### Records provided

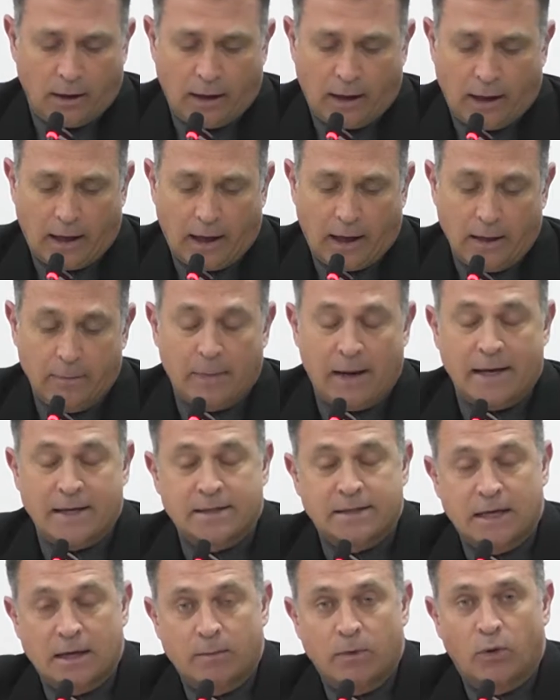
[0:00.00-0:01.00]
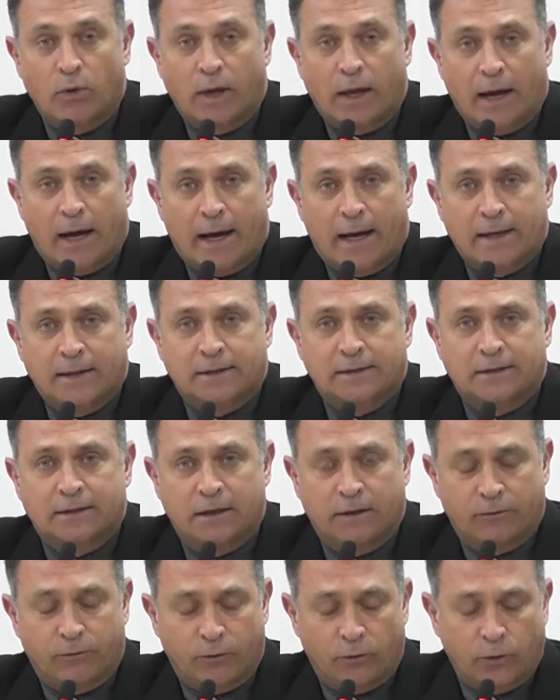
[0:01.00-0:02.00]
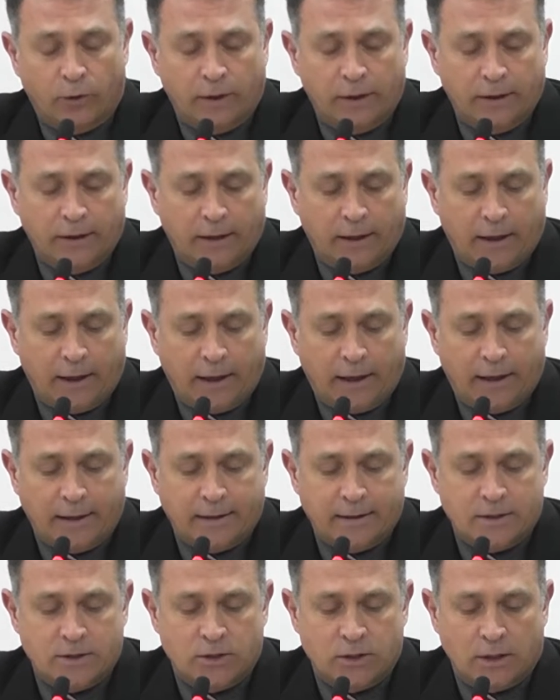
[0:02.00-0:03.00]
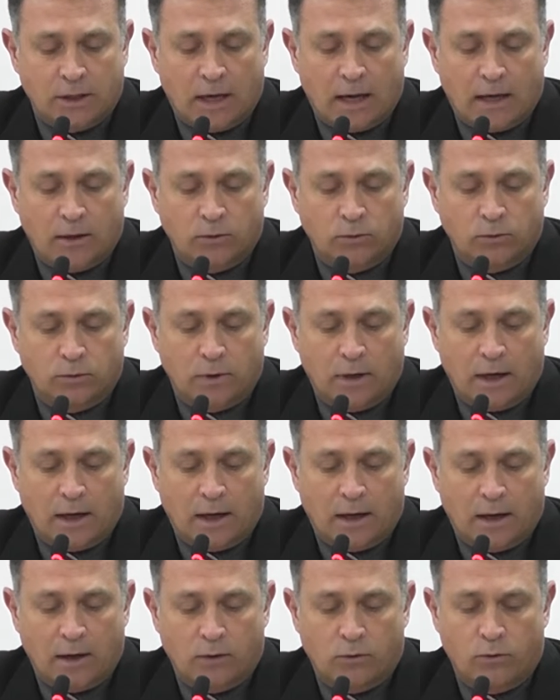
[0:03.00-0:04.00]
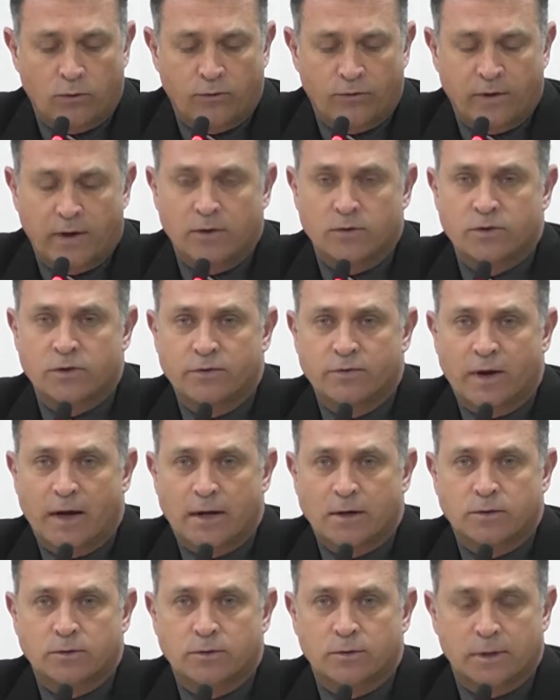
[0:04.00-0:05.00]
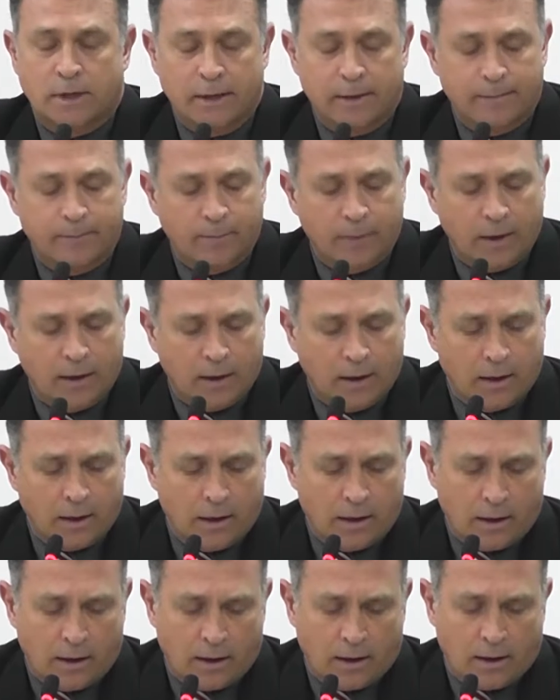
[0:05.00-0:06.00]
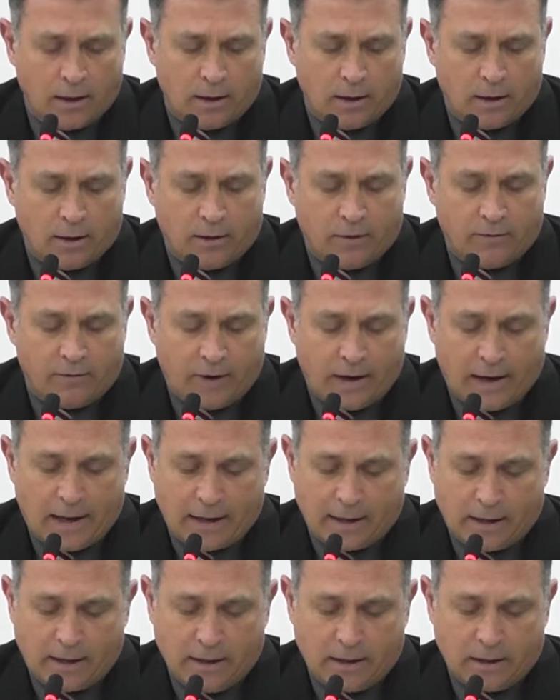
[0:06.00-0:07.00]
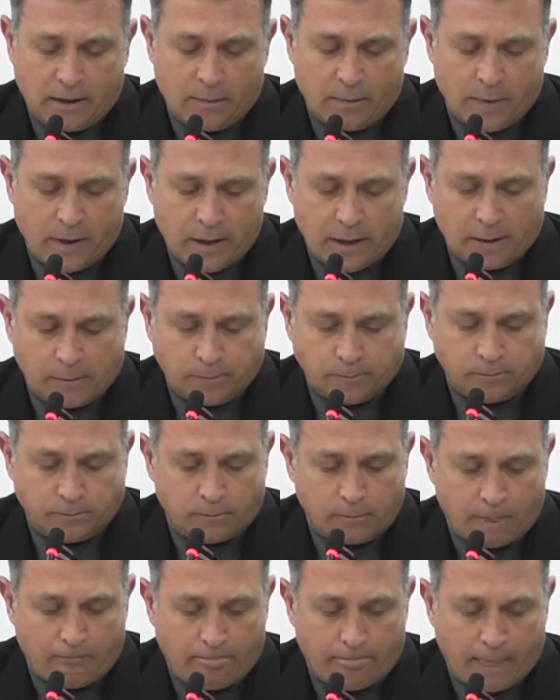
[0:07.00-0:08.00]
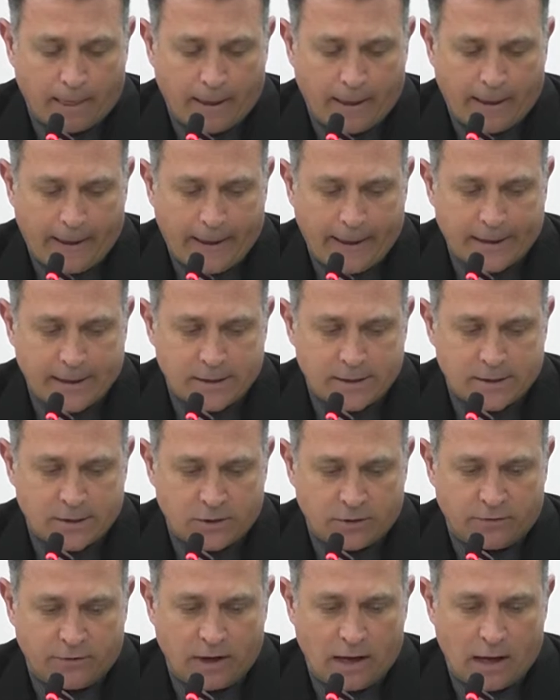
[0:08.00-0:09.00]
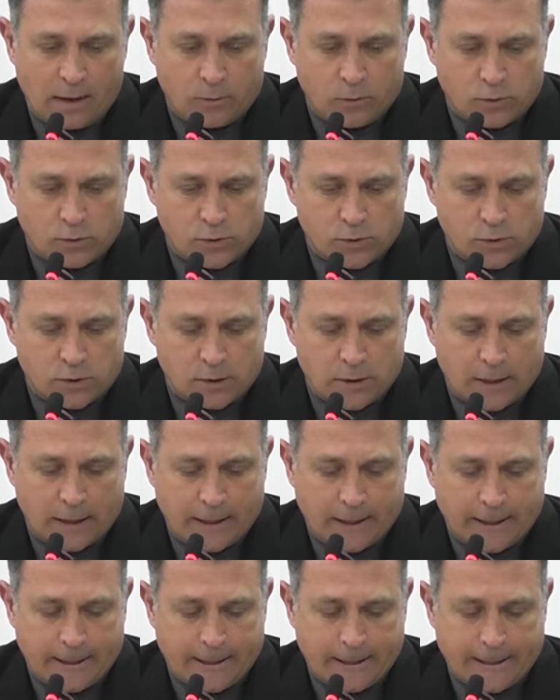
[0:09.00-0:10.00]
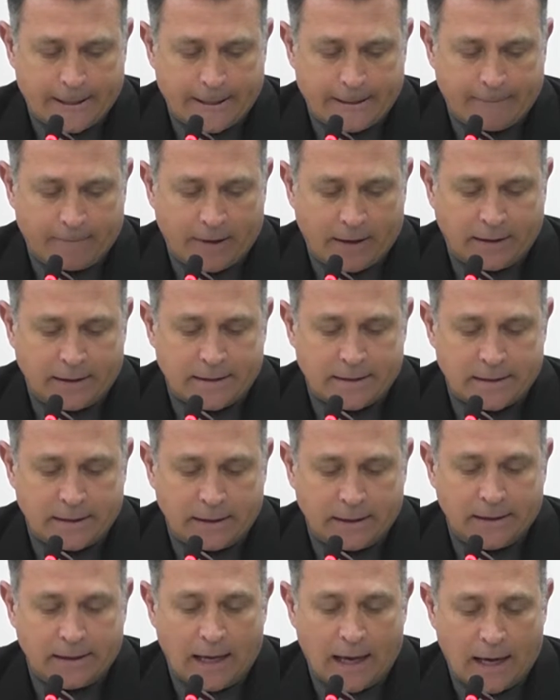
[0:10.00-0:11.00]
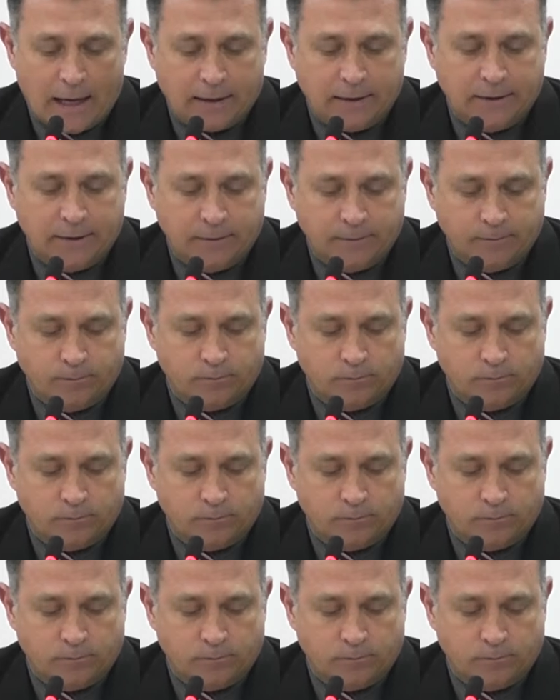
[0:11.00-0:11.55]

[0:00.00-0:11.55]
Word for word: É, e mais 100 mil reais que foi é, destinado a convênios diversos. Né? Falar aqui também é, que estivemos é, na terceira idade,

######

* _What is needed_:
Repeat the listing word for word. Leave images out.

* _Solution for this task_:
[0:00.00-0:01.00]
[0:01.00-0:02.00]
[0:02.00-0:03.00]
[0:03.00-0:04.00]
[0:04.00-0:05.00]
[0:05.00-0:06.00]
[0:06.00-0:07.00]
[0:07.00-0:08.00]
[0:08.00-0:09.00]
[0:09.00-0:10.00]
[0:10.00-0:11.00]
[0:11.00-0:11.55]

[0:00.00-0:11.55]
Word for word: É, e mais 100 mil reais que foi é, destinado a convênios diversos. Né? Falar aqui também é, que estivemos é, na terceira idade,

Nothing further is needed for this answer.